#### [Aim of the exercise]
Everything in the data below except the pictures must be repeated word for word.

#### [Data provided]

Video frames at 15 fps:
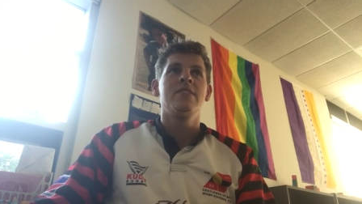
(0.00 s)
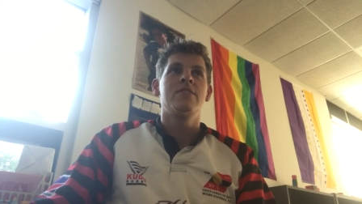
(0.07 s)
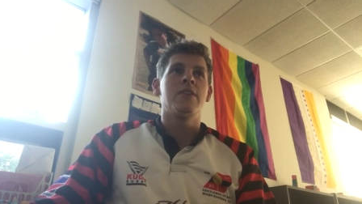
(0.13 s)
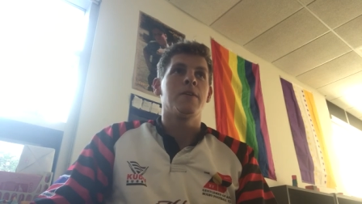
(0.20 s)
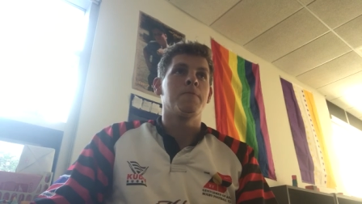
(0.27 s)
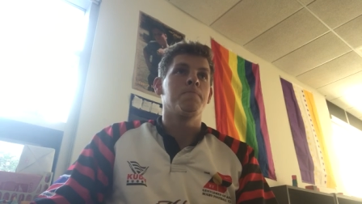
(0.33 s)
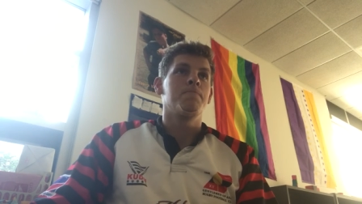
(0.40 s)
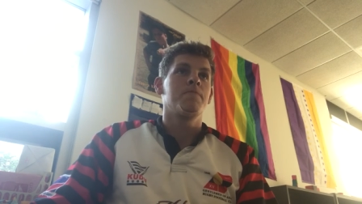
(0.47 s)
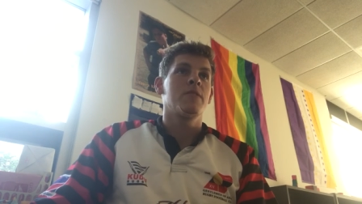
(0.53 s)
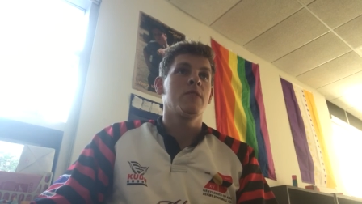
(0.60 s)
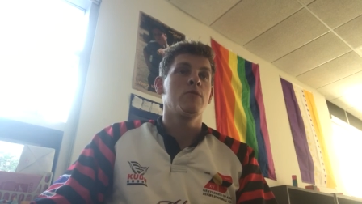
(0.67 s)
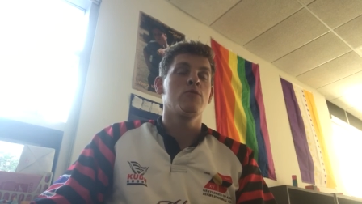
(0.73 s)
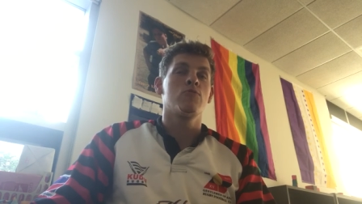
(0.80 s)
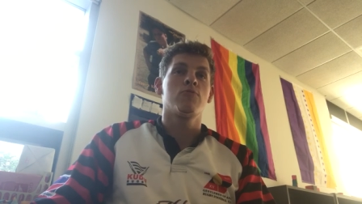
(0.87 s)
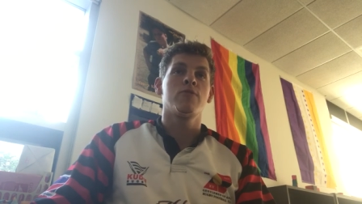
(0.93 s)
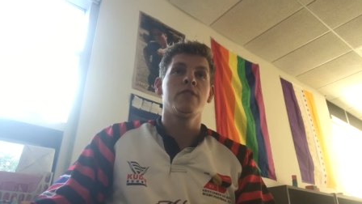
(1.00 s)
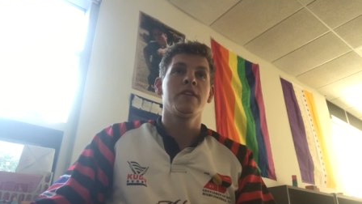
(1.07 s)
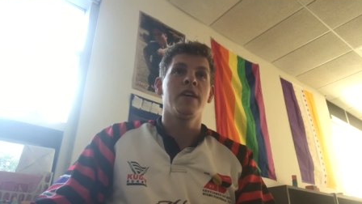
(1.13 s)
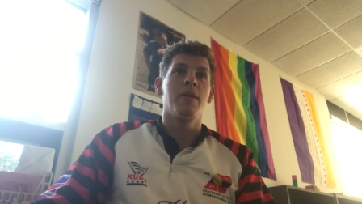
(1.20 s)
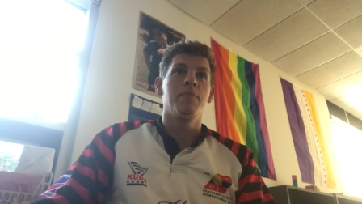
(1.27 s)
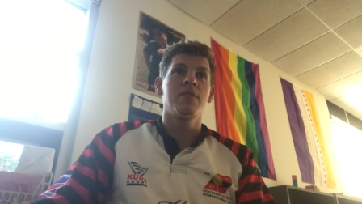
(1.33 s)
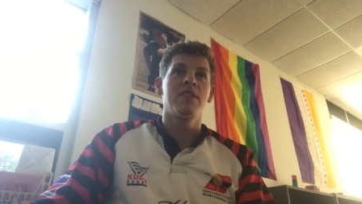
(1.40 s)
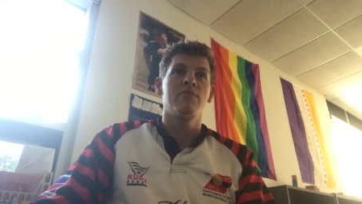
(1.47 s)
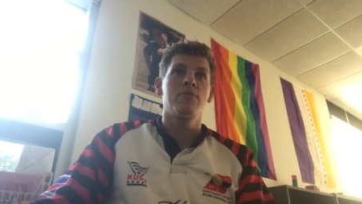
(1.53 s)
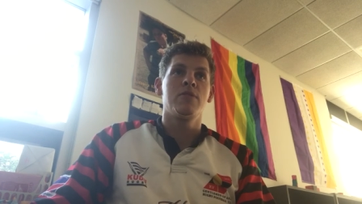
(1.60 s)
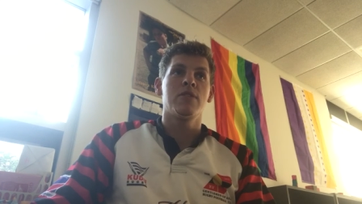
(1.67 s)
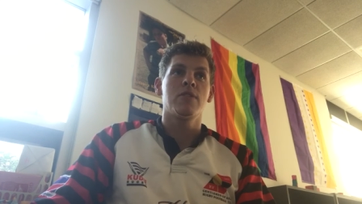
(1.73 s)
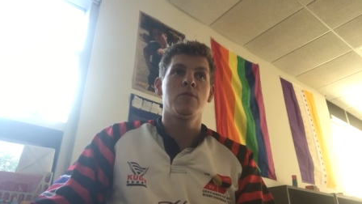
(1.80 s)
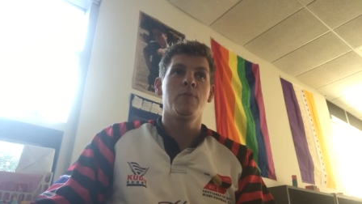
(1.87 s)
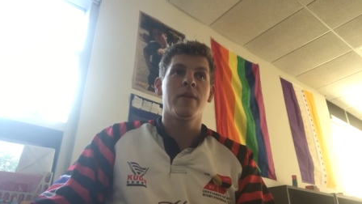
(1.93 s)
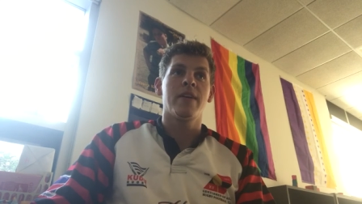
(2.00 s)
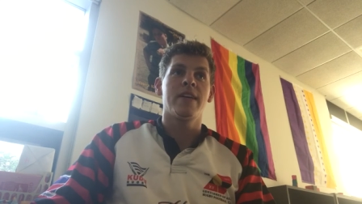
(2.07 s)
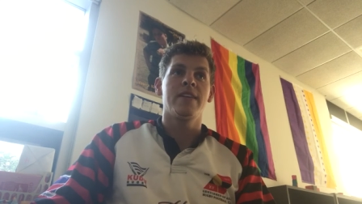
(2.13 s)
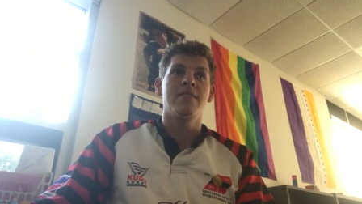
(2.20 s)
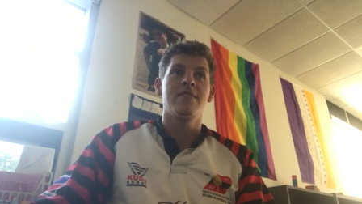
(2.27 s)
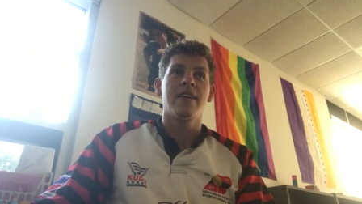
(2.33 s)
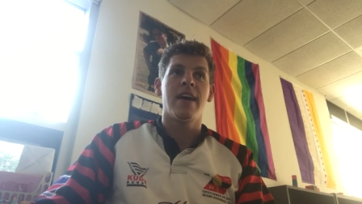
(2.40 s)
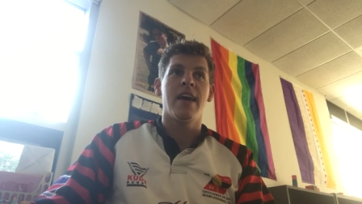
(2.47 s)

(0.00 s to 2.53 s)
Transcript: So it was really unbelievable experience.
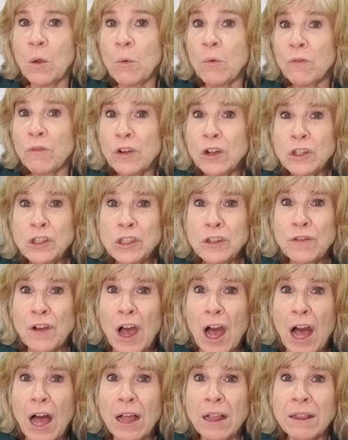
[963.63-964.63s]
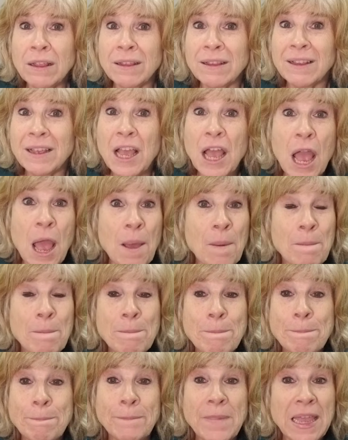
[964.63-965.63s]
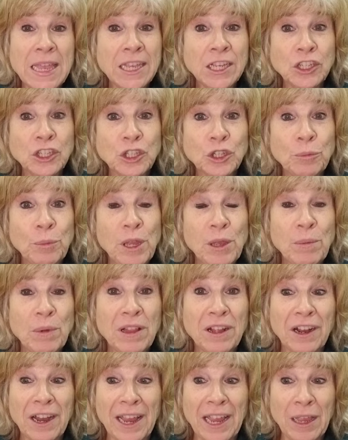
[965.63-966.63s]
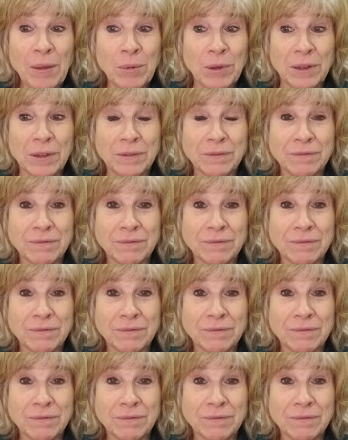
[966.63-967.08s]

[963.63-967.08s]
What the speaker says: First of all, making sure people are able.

#### [Answer to this exercise]
Video frames at 15 fps:
(0.00 s)
(0.07 s)
(0.13 s)
(0.20 s)
(0.27 s)
(0.33 s)
(0.40 s)
(0.47 s)
(0.53 s)
(0.60 s)
(0.67 s)
(0.73 s)
(0.80 s)
(0.87 s)
(0.93 s)
(1.00 s)
(1.07 s)
(1.13 s)
(1.20 s)
(1.27 s)
(1.33 s)
(1.40 s)
(1.47 s)
(1.53 s)
(1.60 s)
(1.67 s)
(1.73 s)
(1.80 s)
(1.87 s)
(1.93 s)
(2.00 s)
(2.07 s)
(2.13 s)
(2.20 s)
(2.27 s)
(2.33 s)
(2.40 s)
(2.47 s)

(0.00 s to 2.53 s)
Transcript: So it was really unbelievable experience.
[963.63-964.63s]
[964.63-965.63s]
[965.63-966.63s]
[966.63-967.08s]

[963.63-967.08s]
What the speaker says: First of all, making sure people are able.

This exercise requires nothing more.